Books

Introspection

Most of the people I’d like to follow online are either dead or fictional.  What does that say about me?

I’m not sure, but I do know that I’m much happier inside my own head than out in the real world.  It’s scary out there.  At first I had no choice but to inhabit a fictional world – my formative years were spent in hospital and later, as an only child living in a block of flats, I had few opportunities to meet people of my own age.  When I started school everyone else seemed bigger and louder and scarier than me and I never quite connected with the majority.  However, as an imaginative child I did have a talent for inventing game scenarios.  Often based on books or favourite tv progs they were mainly role-played adventures involving a good deal of running around and screeching – pastimes beloved of most children.  But still, I never quite fit.

This separateness used to be a source of great pain to me, especially in my early teens.  There was no understanding between me and the majority.  I could never comprehend how people could be so thoughtlessly cruel to each other.  Why were they allowed to behave that way – weren’t there laws to prevent such behaviour?  Eventually, I built up protective walls around myself – spiky barriers to protect my own gooey innards.  I retreated, almost entirely, into my own mind: learning, reading, listening to music and thinking…
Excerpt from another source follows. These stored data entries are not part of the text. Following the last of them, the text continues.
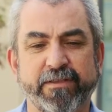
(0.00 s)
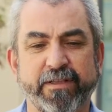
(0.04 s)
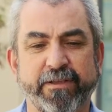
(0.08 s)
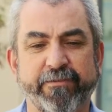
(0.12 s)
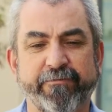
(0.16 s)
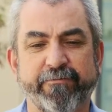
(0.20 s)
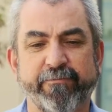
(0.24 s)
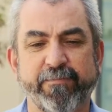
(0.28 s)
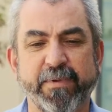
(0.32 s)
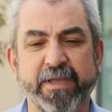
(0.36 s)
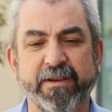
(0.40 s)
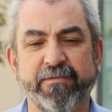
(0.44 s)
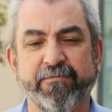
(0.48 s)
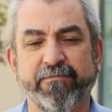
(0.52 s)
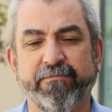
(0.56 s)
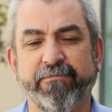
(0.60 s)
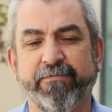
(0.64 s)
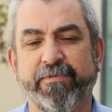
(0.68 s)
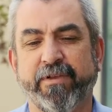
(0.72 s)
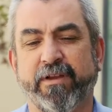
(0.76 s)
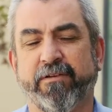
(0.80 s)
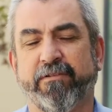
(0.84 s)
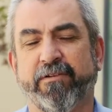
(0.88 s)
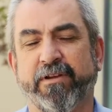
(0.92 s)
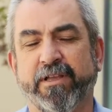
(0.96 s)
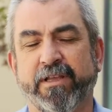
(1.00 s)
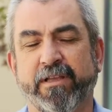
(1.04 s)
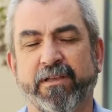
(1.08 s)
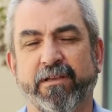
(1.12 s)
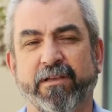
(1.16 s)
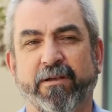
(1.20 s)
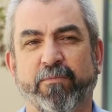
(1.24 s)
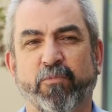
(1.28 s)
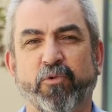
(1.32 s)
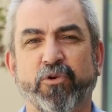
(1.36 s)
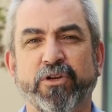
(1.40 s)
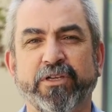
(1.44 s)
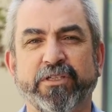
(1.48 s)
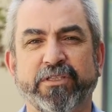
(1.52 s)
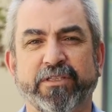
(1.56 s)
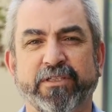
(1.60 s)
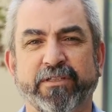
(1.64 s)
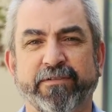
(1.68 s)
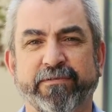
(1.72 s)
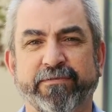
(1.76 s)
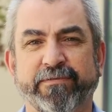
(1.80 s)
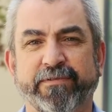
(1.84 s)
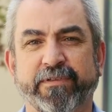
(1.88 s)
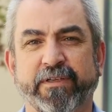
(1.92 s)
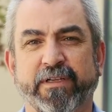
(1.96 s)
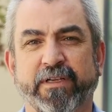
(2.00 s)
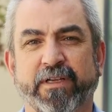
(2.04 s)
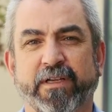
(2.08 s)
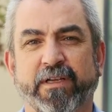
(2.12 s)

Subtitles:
they've been very appreciative.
Of course there were always one or two sympathetic souls around.  Handfuls of quiet, thoughtful, shy people.  People who listened rather than talked, who thought rather than reacted, who meant the things they said.

Over the years I’ve become comfortable with myself.  I have shrugged off the prevailing view that “different is bad”.  I believe that different is beautiful; interesting; inspiring.
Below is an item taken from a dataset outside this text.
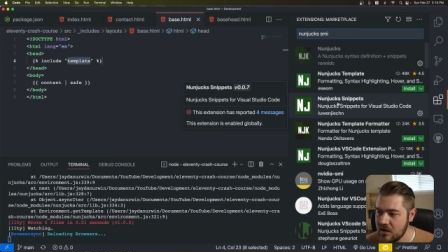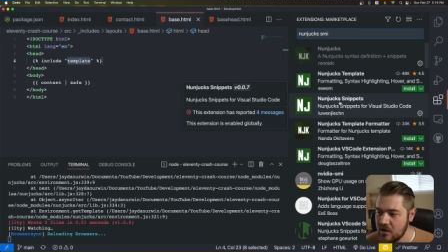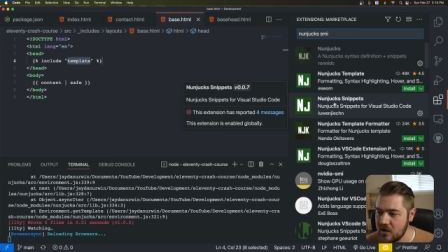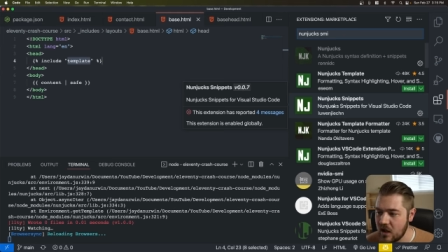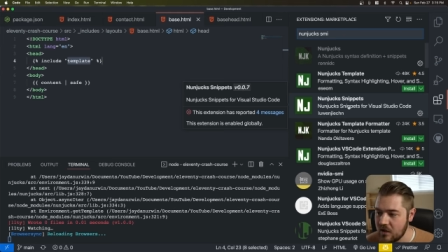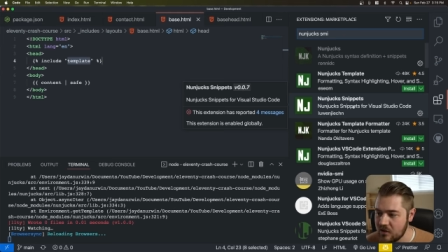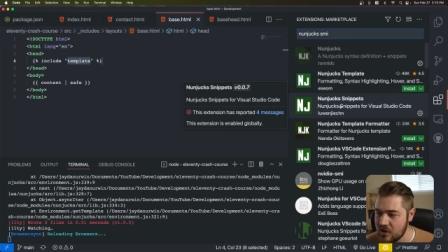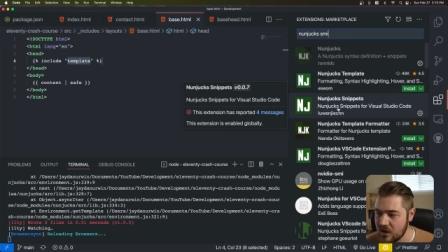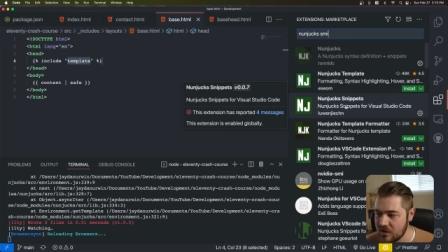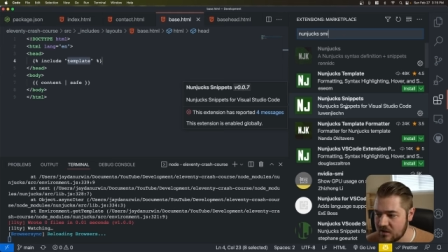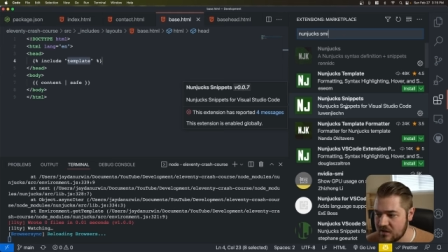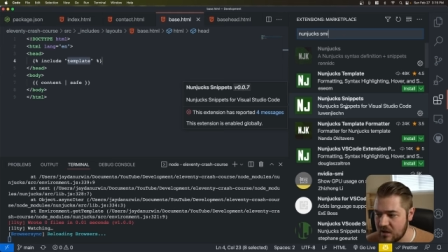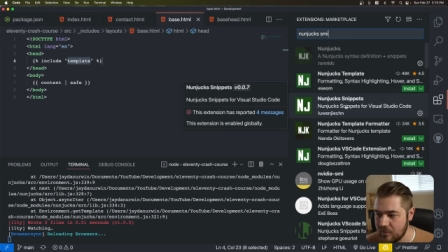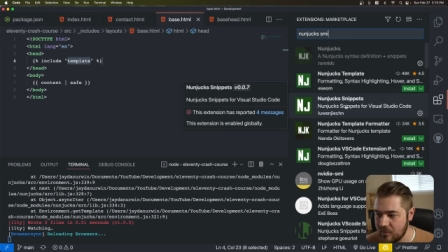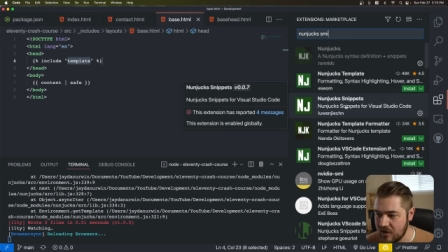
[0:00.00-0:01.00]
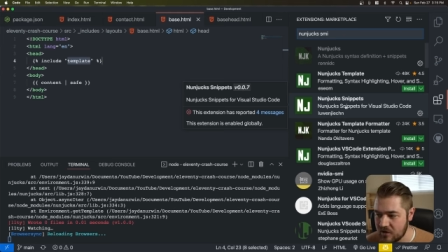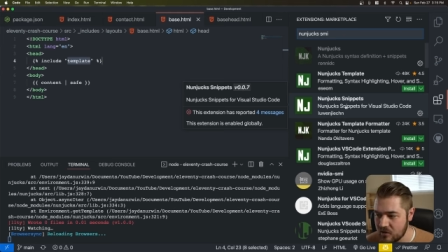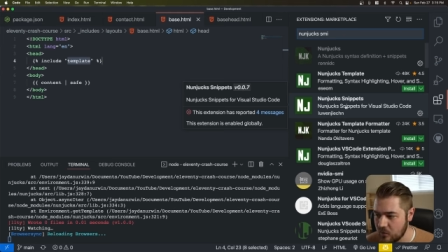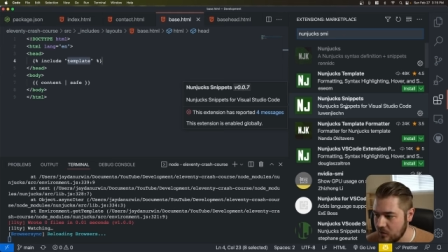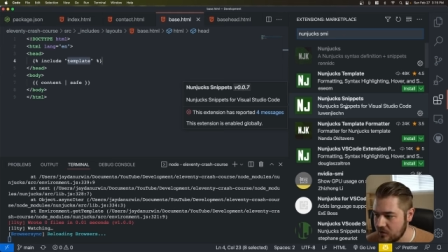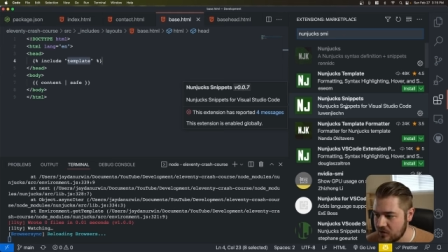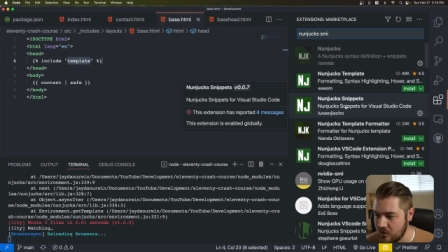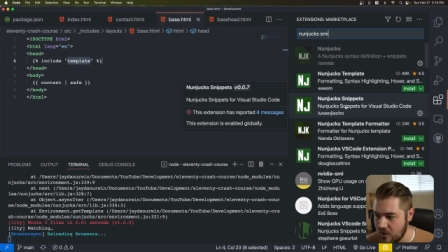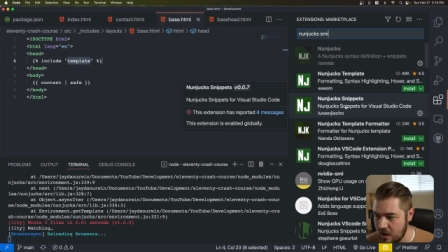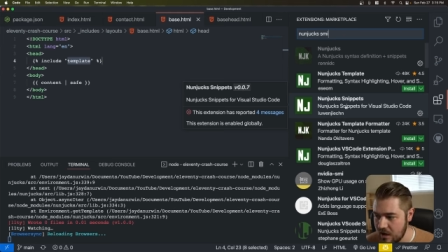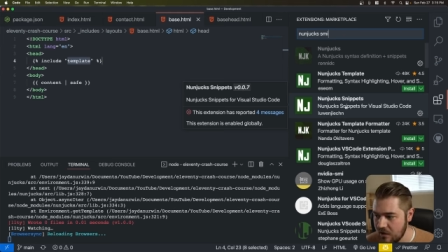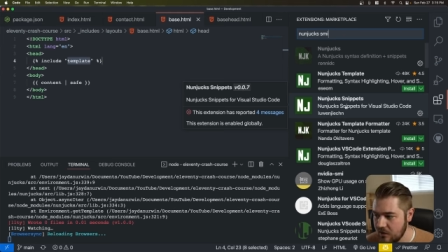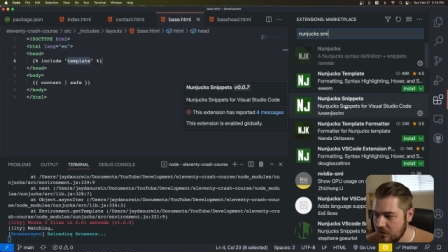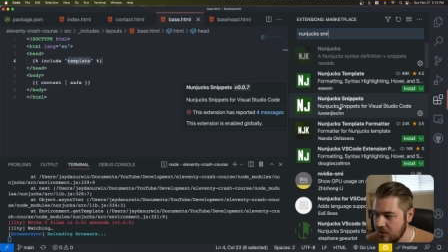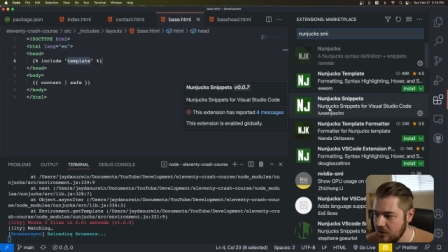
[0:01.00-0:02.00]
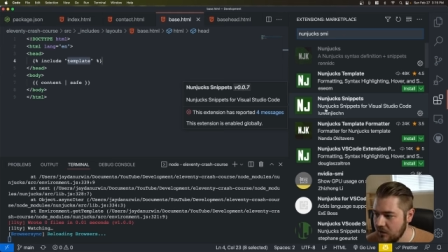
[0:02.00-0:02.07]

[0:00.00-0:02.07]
Nunjucks snippets works great.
I love the word Geek.  I embrace the term and use it proudly in relation to myself.  In the last decades we geeks have come, blinking, out of the darkness and are no longer ashamed.  Yes, I may have a borderline obsession with Victorian fiction or the works of Douglas Adams but that does not make me a bad person.  Okay, I can quote great swathes of dialogue from a diverse range of movies but I can’t help that – it just happens by osmosis.  Perhaps I’d rather watch a documentary on the ancient Minoans than an episode of X-factor – does that make me the odd one?  I don’t think so, not any more.

Most of the people I’d like to follow online are either dead or fictional. What does that say about me?